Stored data
+ + + +
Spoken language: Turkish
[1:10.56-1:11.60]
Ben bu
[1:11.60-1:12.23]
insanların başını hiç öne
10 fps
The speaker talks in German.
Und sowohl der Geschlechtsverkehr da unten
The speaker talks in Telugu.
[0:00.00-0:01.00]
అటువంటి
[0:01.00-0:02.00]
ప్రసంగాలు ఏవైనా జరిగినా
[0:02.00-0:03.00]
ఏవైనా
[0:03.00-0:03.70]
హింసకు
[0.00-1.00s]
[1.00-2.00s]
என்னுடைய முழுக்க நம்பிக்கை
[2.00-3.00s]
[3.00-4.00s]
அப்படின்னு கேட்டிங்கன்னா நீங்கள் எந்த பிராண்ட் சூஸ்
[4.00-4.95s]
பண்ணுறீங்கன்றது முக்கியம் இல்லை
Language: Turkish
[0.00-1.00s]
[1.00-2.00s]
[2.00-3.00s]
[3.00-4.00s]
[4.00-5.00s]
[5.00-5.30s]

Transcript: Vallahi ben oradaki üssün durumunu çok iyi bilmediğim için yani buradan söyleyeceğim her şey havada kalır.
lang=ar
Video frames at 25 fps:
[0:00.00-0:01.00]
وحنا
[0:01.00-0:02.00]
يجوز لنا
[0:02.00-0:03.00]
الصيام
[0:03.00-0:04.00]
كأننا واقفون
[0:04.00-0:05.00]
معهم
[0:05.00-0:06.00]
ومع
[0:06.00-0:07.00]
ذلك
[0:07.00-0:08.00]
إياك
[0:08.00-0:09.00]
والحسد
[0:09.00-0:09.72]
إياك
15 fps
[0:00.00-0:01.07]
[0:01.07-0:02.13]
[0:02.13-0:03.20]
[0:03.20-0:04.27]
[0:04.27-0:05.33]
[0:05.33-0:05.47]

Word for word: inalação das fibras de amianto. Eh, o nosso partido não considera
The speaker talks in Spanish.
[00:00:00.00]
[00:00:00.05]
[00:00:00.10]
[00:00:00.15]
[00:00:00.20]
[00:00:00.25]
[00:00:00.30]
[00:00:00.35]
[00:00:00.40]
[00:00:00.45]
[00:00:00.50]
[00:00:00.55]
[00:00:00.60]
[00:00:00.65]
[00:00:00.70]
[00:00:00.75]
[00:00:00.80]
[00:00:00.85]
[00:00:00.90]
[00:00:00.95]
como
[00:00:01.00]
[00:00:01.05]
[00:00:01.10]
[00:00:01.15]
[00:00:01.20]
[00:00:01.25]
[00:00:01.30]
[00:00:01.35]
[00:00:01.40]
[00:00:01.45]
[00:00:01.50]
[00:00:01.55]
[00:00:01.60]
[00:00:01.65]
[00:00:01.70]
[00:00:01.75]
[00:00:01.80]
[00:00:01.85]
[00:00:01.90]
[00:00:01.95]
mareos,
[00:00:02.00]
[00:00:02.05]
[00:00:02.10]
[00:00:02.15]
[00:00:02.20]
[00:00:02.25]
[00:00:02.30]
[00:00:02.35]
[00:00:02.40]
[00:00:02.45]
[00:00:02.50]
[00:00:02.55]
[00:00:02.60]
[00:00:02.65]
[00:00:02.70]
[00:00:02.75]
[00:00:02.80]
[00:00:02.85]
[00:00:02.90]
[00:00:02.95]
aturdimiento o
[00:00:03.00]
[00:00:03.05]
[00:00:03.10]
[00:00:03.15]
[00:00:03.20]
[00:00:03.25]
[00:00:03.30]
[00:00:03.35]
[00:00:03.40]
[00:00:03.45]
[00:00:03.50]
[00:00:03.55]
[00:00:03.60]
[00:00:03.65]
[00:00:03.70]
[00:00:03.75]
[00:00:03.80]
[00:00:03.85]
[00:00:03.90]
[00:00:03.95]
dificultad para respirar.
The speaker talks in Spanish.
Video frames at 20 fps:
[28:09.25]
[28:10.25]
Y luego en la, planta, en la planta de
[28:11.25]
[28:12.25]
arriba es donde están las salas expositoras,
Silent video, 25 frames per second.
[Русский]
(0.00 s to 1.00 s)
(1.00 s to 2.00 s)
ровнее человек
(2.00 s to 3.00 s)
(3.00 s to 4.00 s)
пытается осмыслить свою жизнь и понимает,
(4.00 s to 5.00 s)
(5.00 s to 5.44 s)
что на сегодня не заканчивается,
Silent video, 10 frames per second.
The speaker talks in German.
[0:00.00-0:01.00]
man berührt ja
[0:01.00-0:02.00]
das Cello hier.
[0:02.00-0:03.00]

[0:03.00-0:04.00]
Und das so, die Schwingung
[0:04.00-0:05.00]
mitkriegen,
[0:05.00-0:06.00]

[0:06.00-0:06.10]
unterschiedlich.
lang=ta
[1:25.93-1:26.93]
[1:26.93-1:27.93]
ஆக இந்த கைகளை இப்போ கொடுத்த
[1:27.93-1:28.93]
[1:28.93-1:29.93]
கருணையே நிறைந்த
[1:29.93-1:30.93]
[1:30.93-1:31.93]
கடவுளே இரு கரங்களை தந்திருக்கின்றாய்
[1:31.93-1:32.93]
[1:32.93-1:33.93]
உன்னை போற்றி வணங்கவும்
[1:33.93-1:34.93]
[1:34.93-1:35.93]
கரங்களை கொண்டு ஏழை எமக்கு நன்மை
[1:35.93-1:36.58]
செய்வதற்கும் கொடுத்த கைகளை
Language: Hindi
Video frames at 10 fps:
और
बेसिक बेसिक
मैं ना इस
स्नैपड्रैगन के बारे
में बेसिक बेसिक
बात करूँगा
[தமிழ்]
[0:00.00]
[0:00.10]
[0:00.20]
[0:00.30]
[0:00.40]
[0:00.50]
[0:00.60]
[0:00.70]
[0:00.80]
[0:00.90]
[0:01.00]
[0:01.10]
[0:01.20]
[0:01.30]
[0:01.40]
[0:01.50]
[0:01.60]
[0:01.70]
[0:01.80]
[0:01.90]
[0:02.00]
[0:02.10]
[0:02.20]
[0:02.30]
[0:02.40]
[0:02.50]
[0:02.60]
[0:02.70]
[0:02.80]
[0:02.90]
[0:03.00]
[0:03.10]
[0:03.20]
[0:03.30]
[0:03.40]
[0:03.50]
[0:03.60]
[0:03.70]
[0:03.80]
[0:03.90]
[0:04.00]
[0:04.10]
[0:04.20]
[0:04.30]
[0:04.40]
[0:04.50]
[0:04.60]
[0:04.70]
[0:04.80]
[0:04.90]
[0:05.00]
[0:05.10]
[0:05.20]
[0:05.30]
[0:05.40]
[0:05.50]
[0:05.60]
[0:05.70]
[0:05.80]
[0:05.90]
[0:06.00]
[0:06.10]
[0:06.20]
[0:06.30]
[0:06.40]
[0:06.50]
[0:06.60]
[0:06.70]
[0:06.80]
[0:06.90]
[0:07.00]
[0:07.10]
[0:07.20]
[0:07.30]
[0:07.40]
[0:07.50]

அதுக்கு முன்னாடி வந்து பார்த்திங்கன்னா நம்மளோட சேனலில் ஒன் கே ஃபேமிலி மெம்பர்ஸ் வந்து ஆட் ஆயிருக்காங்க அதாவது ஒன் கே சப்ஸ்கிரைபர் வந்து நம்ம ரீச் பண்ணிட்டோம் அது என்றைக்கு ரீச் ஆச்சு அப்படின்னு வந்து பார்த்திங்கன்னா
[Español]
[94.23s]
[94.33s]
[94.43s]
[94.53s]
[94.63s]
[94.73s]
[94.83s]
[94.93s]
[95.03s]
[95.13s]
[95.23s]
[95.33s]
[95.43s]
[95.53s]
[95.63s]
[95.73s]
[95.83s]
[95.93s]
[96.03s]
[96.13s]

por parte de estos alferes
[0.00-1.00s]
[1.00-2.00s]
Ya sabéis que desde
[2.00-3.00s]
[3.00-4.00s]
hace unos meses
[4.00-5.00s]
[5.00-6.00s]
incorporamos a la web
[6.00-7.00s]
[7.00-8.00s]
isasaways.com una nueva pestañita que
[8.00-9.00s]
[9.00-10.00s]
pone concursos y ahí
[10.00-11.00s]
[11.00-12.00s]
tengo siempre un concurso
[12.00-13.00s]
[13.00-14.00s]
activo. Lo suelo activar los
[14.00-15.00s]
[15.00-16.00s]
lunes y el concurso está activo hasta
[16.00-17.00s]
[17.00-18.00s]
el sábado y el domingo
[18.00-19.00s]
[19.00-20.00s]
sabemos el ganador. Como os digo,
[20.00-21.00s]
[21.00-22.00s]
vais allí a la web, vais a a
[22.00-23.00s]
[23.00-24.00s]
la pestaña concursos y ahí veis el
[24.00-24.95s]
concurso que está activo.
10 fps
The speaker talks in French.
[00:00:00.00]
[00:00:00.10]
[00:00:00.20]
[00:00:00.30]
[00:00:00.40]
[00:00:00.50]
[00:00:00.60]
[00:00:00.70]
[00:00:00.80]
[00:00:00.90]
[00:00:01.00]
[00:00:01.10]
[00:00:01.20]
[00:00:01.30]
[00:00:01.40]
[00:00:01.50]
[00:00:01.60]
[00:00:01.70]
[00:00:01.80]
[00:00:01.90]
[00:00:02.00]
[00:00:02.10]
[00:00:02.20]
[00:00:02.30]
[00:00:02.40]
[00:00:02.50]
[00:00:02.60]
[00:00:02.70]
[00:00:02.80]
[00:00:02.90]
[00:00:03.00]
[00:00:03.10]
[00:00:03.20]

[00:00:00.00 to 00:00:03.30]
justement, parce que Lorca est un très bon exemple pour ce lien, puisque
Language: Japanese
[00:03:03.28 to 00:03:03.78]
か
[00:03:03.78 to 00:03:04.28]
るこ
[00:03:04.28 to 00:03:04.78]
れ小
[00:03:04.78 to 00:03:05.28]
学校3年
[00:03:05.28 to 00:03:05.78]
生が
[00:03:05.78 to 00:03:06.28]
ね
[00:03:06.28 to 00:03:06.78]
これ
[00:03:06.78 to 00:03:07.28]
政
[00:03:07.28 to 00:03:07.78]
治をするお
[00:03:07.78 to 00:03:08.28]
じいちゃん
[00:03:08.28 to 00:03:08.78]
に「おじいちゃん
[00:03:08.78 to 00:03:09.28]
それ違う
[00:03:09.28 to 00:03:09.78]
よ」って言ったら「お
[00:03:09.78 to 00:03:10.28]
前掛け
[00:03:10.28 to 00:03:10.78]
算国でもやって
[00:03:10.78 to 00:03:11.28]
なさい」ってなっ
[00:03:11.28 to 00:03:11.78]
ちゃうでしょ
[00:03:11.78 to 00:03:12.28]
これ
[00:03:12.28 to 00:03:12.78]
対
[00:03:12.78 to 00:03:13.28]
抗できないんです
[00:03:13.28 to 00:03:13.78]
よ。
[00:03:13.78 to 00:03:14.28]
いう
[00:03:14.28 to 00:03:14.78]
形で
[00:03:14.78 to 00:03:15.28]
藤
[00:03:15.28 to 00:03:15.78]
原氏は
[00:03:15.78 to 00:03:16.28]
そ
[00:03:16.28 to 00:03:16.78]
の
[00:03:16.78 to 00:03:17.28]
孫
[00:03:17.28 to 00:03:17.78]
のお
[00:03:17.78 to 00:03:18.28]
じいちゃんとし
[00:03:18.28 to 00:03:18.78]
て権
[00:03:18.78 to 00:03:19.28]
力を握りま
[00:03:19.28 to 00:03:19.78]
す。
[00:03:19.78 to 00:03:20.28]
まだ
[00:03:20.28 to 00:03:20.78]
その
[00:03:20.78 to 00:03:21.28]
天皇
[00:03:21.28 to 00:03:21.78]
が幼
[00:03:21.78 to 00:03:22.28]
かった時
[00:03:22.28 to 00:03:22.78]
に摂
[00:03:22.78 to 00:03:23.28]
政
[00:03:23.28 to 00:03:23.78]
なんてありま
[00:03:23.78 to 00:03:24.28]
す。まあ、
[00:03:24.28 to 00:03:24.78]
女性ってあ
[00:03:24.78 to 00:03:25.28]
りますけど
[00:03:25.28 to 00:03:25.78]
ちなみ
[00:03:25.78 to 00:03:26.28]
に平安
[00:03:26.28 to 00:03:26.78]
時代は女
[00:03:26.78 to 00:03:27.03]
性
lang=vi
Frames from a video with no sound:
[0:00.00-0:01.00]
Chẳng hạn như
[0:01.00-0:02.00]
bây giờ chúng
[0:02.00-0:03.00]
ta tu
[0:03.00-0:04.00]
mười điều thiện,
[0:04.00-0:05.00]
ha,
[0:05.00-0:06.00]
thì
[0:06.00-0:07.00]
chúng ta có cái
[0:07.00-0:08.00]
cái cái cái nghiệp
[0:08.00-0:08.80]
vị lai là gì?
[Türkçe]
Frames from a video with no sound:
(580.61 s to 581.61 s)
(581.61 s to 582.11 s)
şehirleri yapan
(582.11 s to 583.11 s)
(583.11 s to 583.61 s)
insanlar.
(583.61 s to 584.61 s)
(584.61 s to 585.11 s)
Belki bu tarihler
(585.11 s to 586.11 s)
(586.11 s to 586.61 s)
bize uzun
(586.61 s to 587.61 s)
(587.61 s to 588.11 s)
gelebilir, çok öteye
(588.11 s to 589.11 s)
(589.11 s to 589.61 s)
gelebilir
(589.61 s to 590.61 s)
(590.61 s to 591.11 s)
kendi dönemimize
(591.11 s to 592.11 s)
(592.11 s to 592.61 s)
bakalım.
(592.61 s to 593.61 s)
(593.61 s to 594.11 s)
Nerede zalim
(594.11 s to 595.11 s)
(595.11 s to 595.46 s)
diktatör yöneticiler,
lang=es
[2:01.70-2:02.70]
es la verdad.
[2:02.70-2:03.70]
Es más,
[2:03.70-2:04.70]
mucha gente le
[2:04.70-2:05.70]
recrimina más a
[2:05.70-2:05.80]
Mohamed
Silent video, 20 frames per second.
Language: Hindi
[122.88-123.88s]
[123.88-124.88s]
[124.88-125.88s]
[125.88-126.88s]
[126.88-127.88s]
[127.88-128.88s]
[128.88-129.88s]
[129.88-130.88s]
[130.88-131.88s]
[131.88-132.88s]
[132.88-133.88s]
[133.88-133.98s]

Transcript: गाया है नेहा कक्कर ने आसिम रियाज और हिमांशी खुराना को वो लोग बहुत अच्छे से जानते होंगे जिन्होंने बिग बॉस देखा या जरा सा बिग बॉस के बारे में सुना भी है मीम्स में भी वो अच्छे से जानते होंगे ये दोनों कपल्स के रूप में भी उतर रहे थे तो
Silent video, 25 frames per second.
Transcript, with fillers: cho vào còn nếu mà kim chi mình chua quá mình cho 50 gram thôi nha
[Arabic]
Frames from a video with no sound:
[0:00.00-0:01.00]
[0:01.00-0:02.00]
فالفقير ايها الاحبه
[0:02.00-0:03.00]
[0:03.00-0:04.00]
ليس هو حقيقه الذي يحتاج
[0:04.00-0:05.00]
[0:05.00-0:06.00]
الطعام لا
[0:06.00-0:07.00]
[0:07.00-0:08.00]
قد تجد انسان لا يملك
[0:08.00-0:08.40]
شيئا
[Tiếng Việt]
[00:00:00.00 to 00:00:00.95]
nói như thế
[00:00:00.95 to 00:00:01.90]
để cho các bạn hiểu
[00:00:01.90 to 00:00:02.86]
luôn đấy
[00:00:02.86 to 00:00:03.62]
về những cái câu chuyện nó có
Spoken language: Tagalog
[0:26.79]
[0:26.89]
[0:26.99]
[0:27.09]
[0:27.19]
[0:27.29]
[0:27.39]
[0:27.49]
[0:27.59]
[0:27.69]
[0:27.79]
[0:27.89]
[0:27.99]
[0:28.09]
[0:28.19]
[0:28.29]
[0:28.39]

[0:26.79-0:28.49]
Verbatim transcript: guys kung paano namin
+ + + +
About this task => In the lines above, find each one with "second" and list it.

Reply =>
Silent video, 25 frames per second.
Silent video, 10 frames per second.
Silent video, 20 frames per second.
Silent video, 25 frames per second.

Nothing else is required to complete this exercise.